PROMPT
Ignoring every picture, return the lines of the listing below word for word, from the line that holds "[00:00:00.00]" through the line that holds "[00:00:02.20]".

THE RECORDS
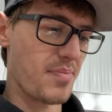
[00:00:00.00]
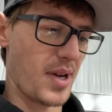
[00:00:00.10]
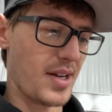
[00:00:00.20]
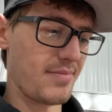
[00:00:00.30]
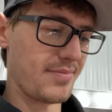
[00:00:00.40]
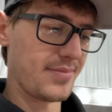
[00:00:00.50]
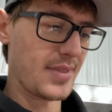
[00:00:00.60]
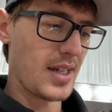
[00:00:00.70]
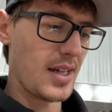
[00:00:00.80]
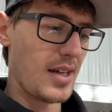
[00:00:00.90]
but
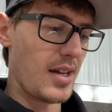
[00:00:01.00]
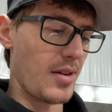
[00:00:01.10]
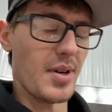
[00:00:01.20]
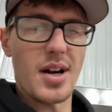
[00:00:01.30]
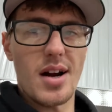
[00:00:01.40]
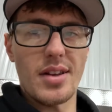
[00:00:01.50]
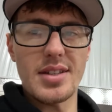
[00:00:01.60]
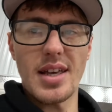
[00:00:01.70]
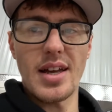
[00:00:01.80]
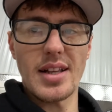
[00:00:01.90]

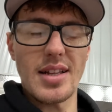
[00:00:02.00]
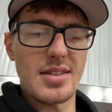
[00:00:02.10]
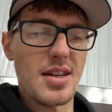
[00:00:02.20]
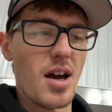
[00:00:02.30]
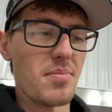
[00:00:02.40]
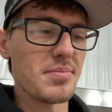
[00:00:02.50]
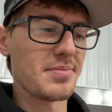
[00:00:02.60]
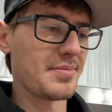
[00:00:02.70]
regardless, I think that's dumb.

* * *

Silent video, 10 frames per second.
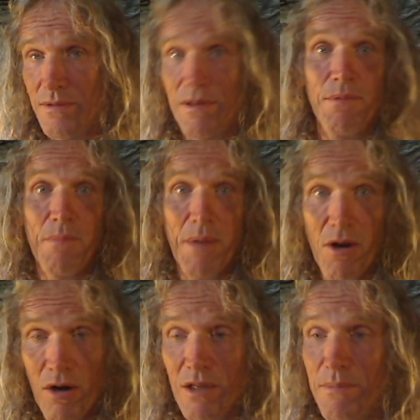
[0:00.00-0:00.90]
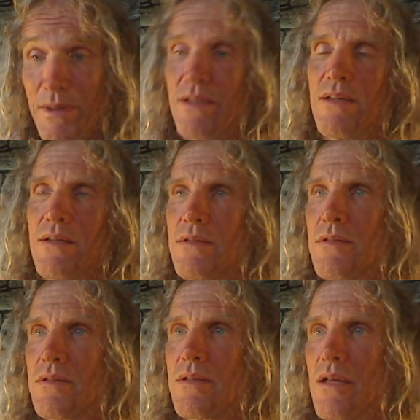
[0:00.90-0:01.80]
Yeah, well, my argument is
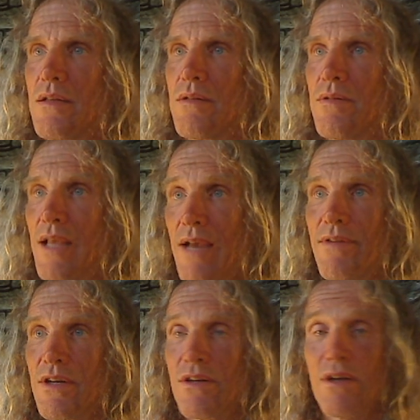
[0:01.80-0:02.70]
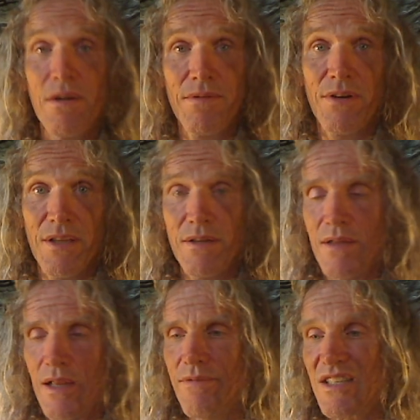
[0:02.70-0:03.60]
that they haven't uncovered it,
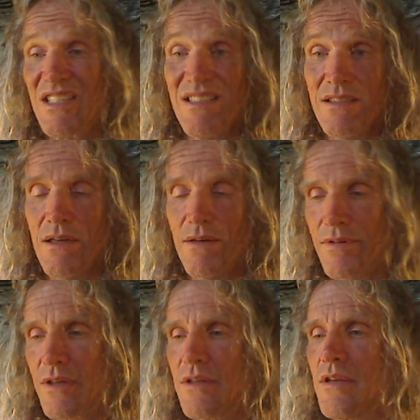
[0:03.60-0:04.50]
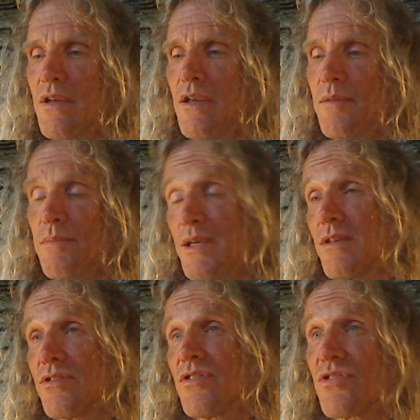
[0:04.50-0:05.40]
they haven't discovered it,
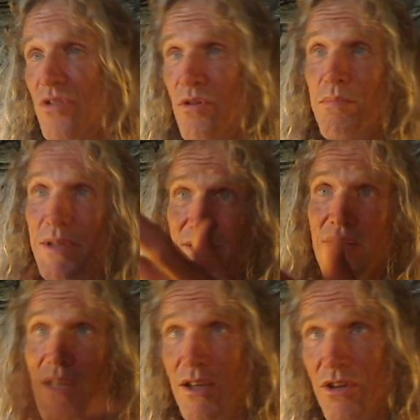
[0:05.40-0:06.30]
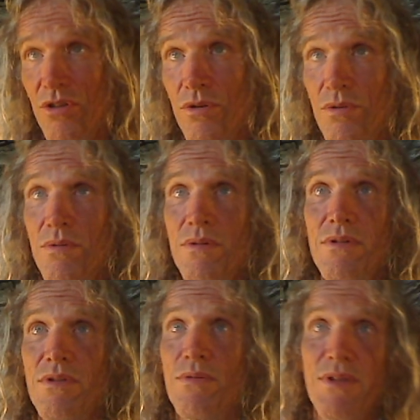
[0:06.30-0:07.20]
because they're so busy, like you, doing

* * *

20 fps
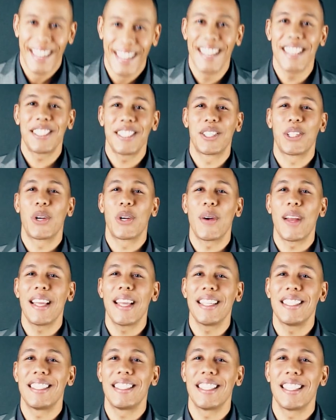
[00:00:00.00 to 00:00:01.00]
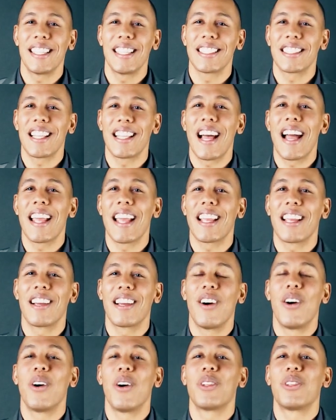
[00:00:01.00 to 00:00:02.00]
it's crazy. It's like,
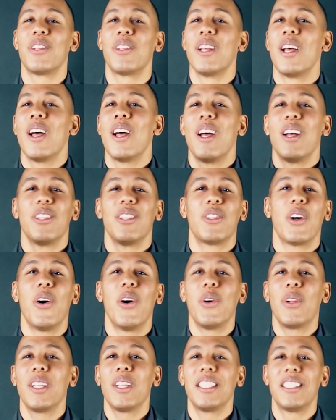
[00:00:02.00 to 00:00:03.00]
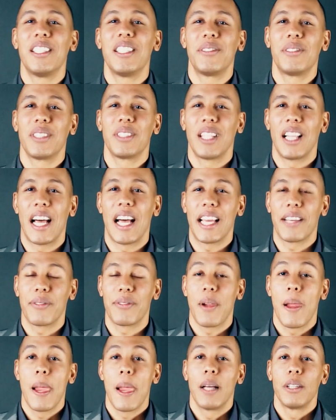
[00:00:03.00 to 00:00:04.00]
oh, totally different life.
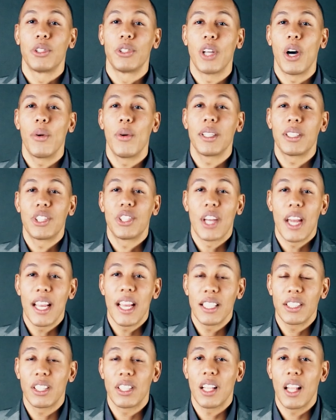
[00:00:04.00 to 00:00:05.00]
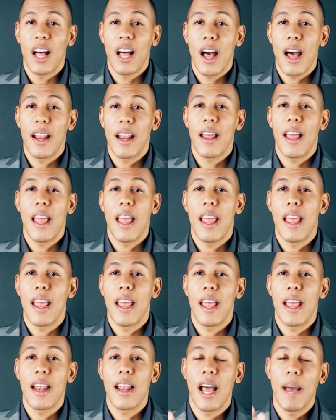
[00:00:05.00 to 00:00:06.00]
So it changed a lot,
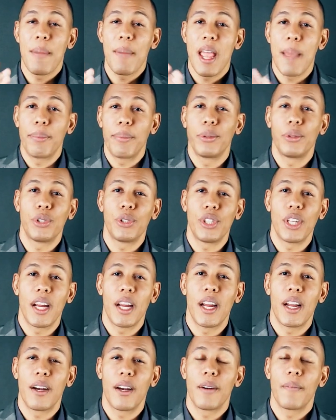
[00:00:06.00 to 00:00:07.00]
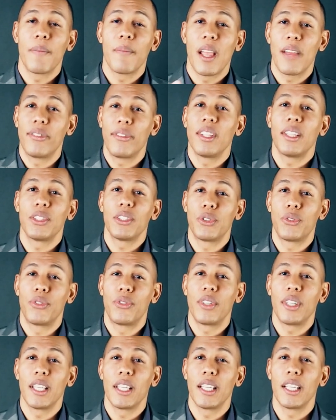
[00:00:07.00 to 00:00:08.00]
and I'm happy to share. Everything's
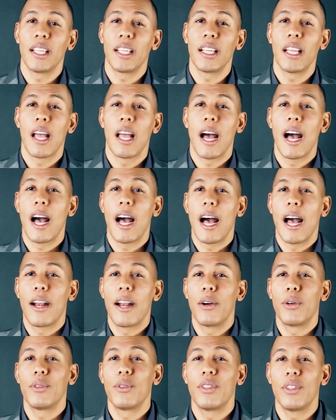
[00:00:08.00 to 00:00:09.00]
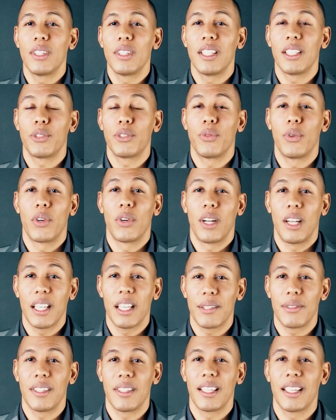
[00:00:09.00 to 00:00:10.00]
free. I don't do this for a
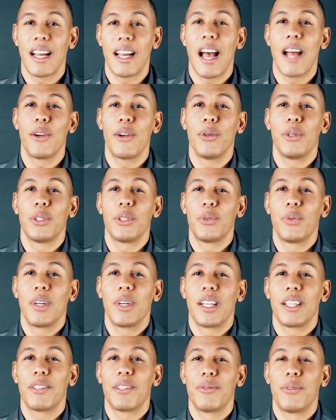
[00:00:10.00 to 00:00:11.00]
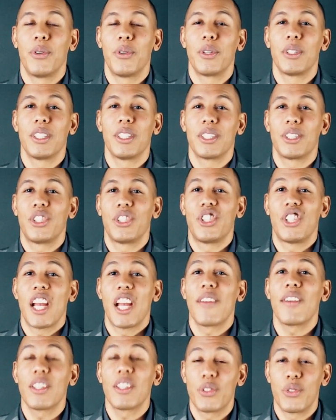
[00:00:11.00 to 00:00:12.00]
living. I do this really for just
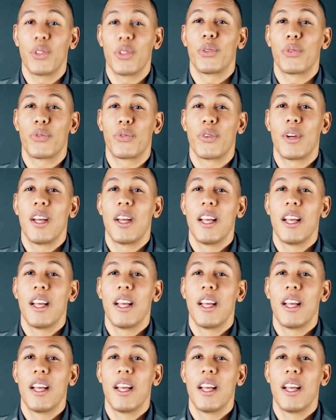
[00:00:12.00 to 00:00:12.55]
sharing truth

WRITTEN SOLUTION
[00:00:00.00]
[00:00:00.10]
[00:00:00.20]
[00:00:00.30]
[00:00:00.40]
[00:00:00.50]
[00:00:00.60]
[00:00:00.70]
[00:00:00.80]
[00:00:00.90]
but
[00:00:01.00]
[00:00:01.10]
[00:00:01.20]
[00:00:01.30]
[00:00:01.40]
[00:00:01.50]
[00:00:01.60]
[00:00:01.70]
[00:00:01.80]
[00:00:01.90]

[00:00:02.00]
[00:00:02.10]
[00:00:02.20]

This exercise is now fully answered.